BEGIN Material for the task

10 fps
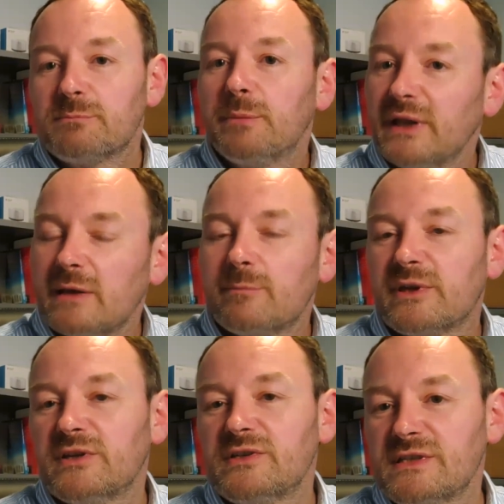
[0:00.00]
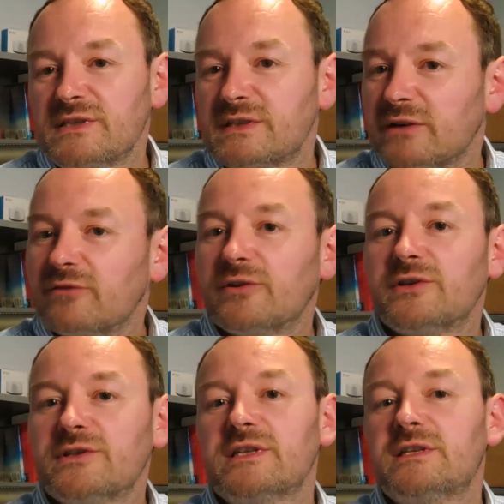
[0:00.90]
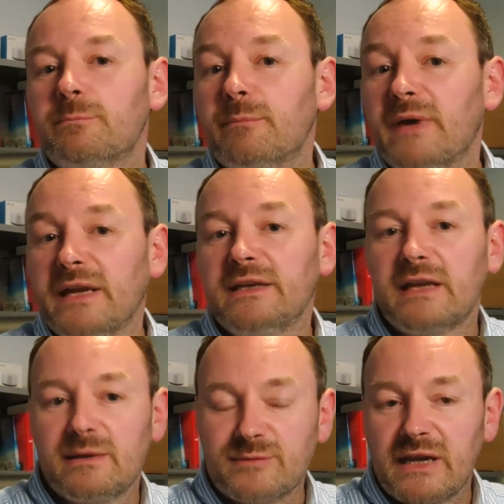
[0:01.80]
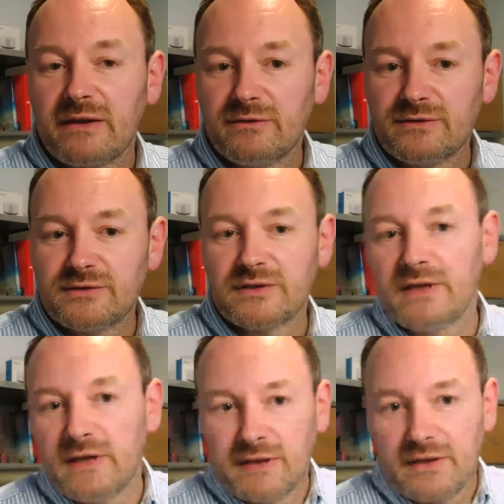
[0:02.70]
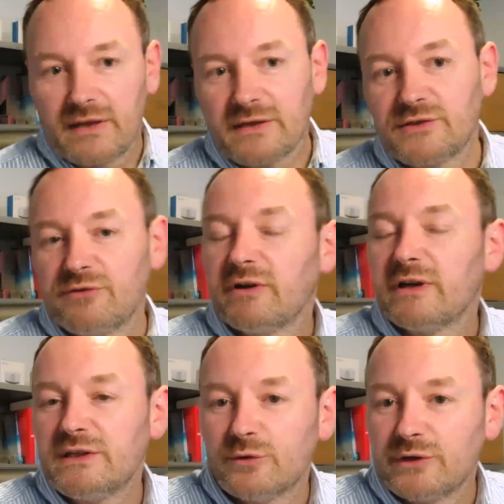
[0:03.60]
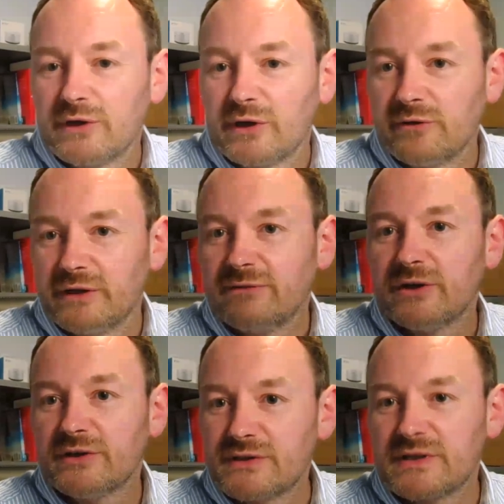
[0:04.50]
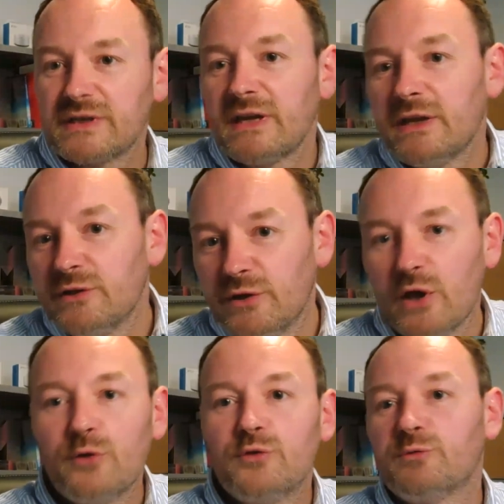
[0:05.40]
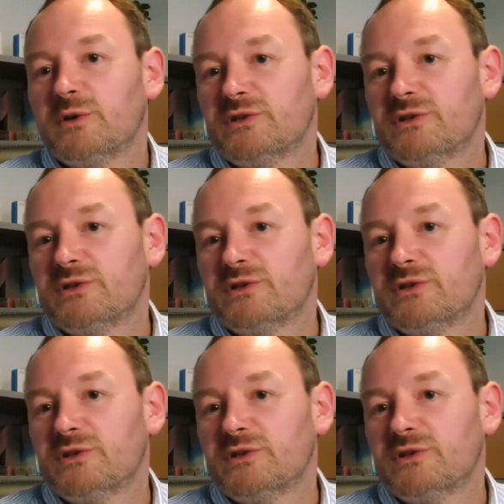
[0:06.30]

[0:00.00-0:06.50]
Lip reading: But again, because it's synchronizing domain names out, that Azure AD joined only device knows which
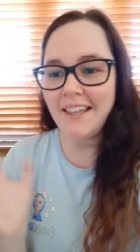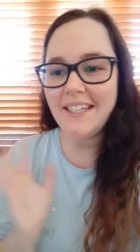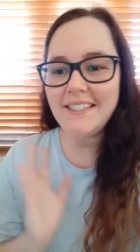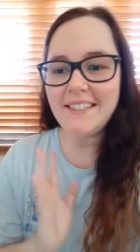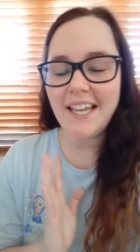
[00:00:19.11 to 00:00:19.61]

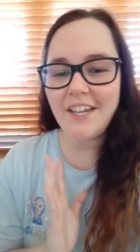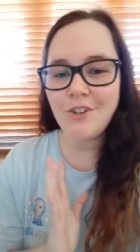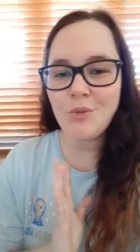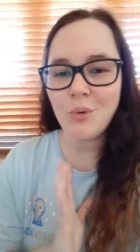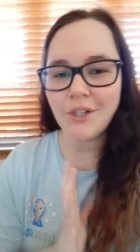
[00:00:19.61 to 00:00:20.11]
Let's say
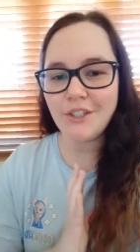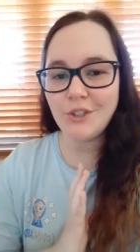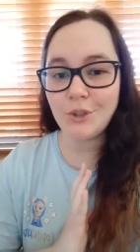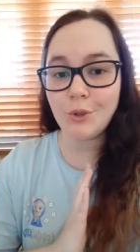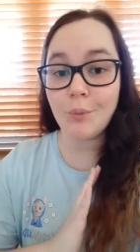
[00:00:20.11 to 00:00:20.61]
you wanted
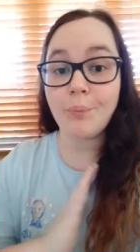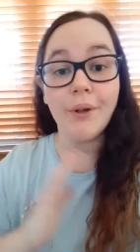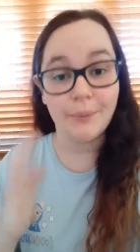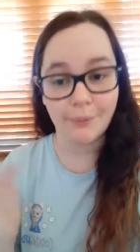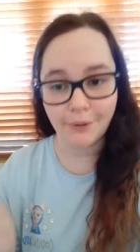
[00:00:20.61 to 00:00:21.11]
to
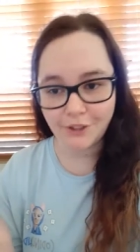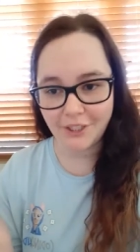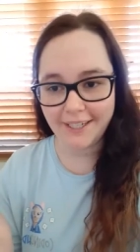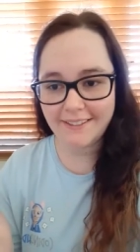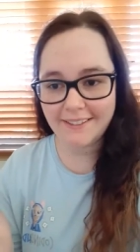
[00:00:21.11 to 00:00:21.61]
build a
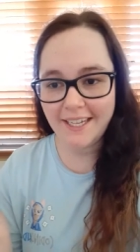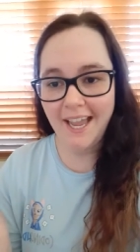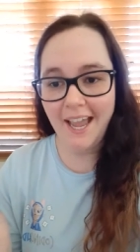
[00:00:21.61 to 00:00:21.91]
project.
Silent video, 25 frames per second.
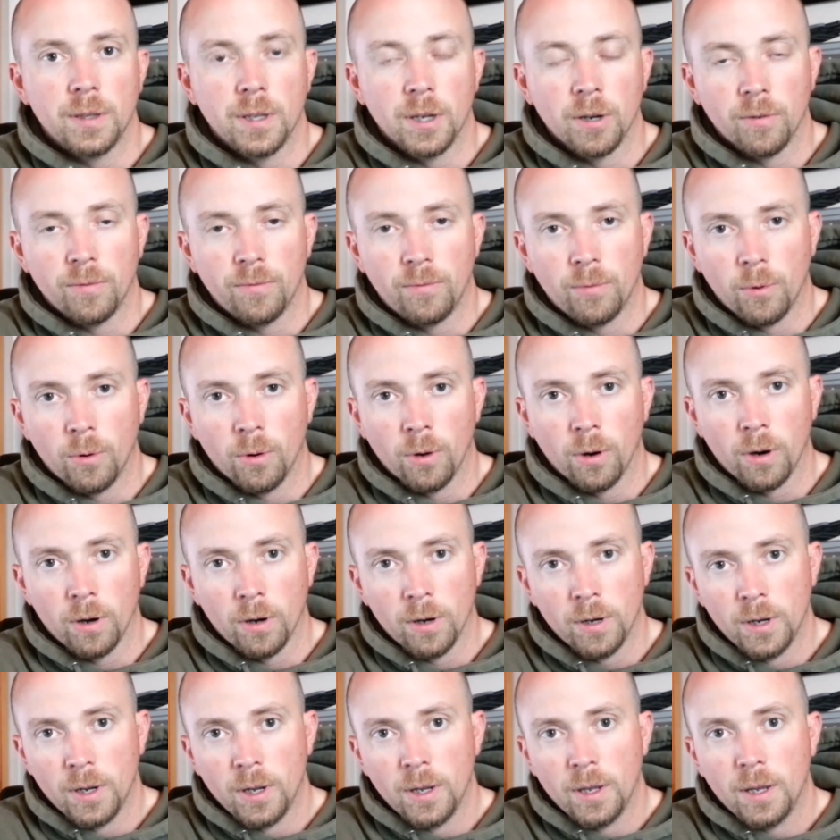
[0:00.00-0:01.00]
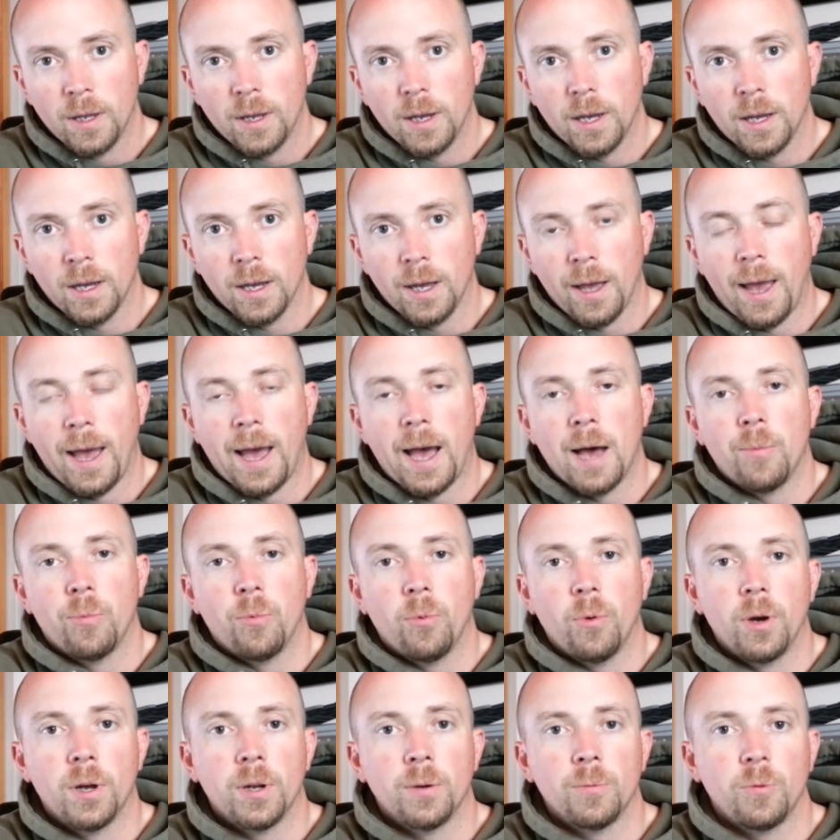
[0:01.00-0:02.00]
Therefore, uh,
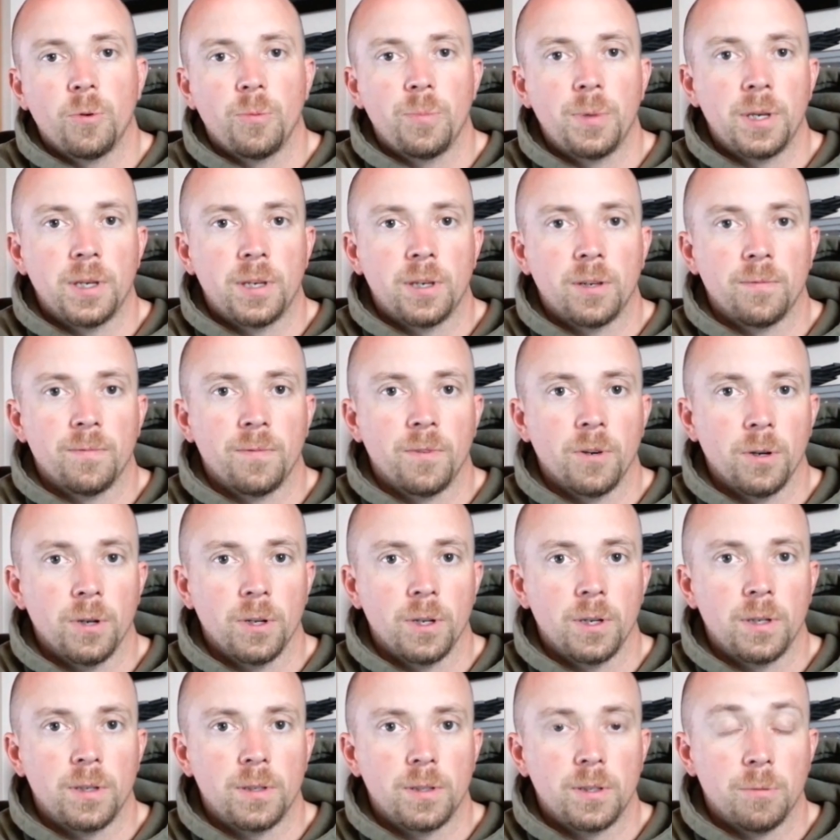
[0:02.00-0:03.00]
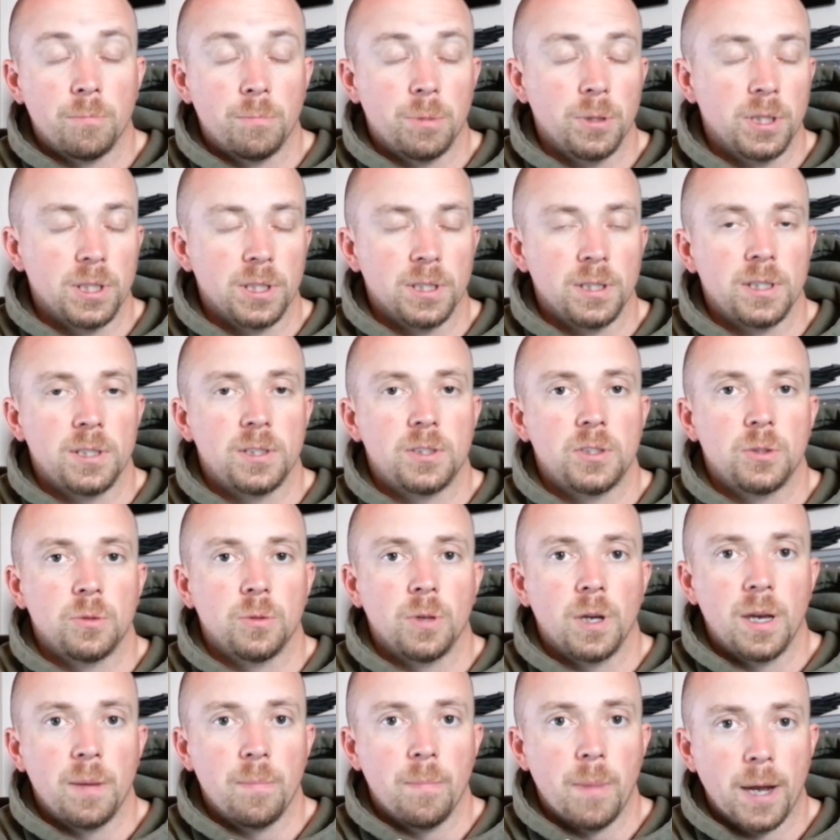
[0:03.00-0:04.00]
HAB 1 will be converted completely
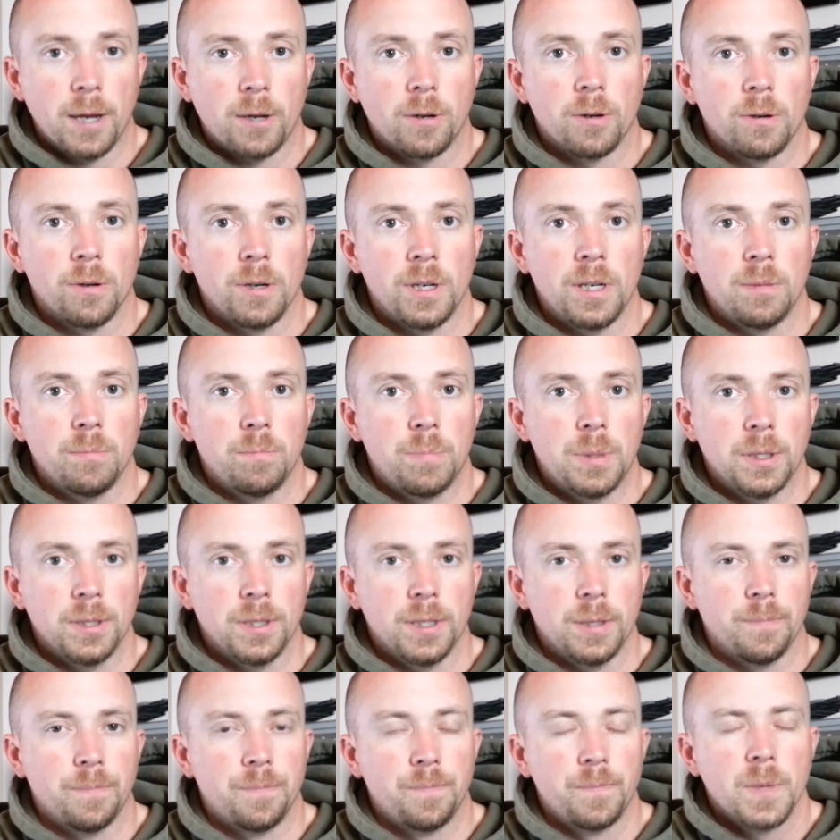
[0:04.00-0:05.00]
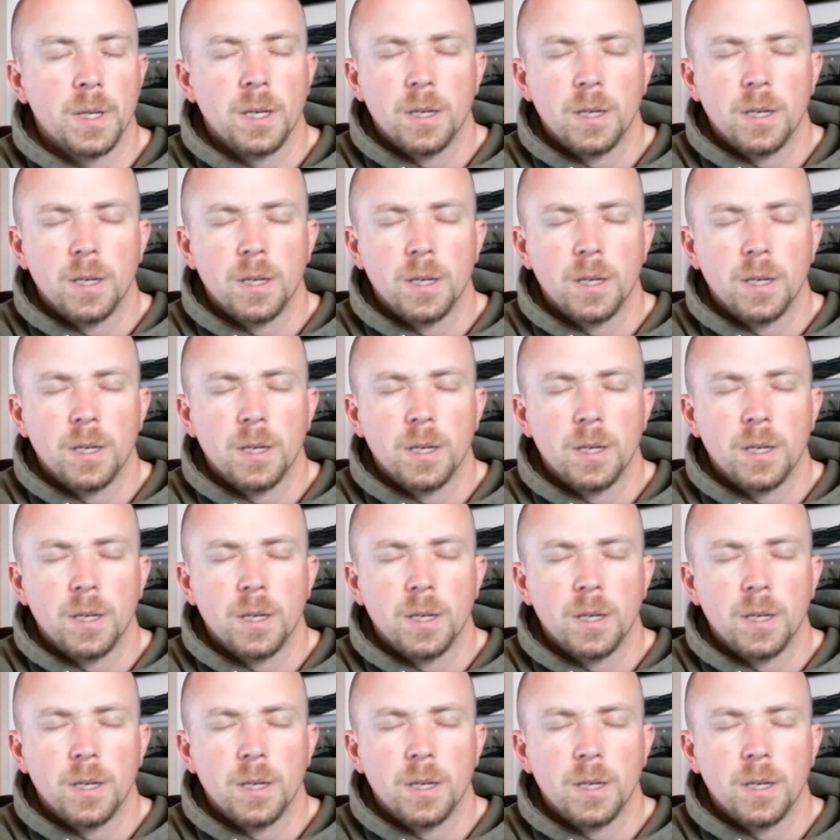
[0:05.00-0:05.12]
to a microgreen building.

END Material for the task

● Your assignment
Pictures aren't part of the copy; return each record above exactly.

● Your response
10 fps
[0:00.00]
[0:00.90]
[0:01.80]
[0:02.70]
[0:03.60]
[0:04.50]
[0:05.40]
[0:06.30]

[0:00.00-0:06.50]
Lip reading: But again, because it's synchronizing domain names out, that Azure AD joined only device knows which
[00:00:19.11 to 00:00:19.61]

[00:00:19.61 to 00:00:20.11]
Let's say
[00:00:20.11 to 00:00:20.61]
you wanted
[00:00:20.61 to 00:00:21.11]
to
[00:00:21.11 to 00:00:21.61]
build a
[00:00:21.61 to 00:00:21.91]
project.
Silent video, 25 frames per second.
[0:00.00-0:01.00]
[0:01.00-0:02.00]
Therefore, uh,
[0:02.00-0:03.00]
[0:03.00-0:04.00]
HAB 1 will be converted completely
[0:04.00-0:05.00]
[0:05.00-0:05.12]
to a microgreen building.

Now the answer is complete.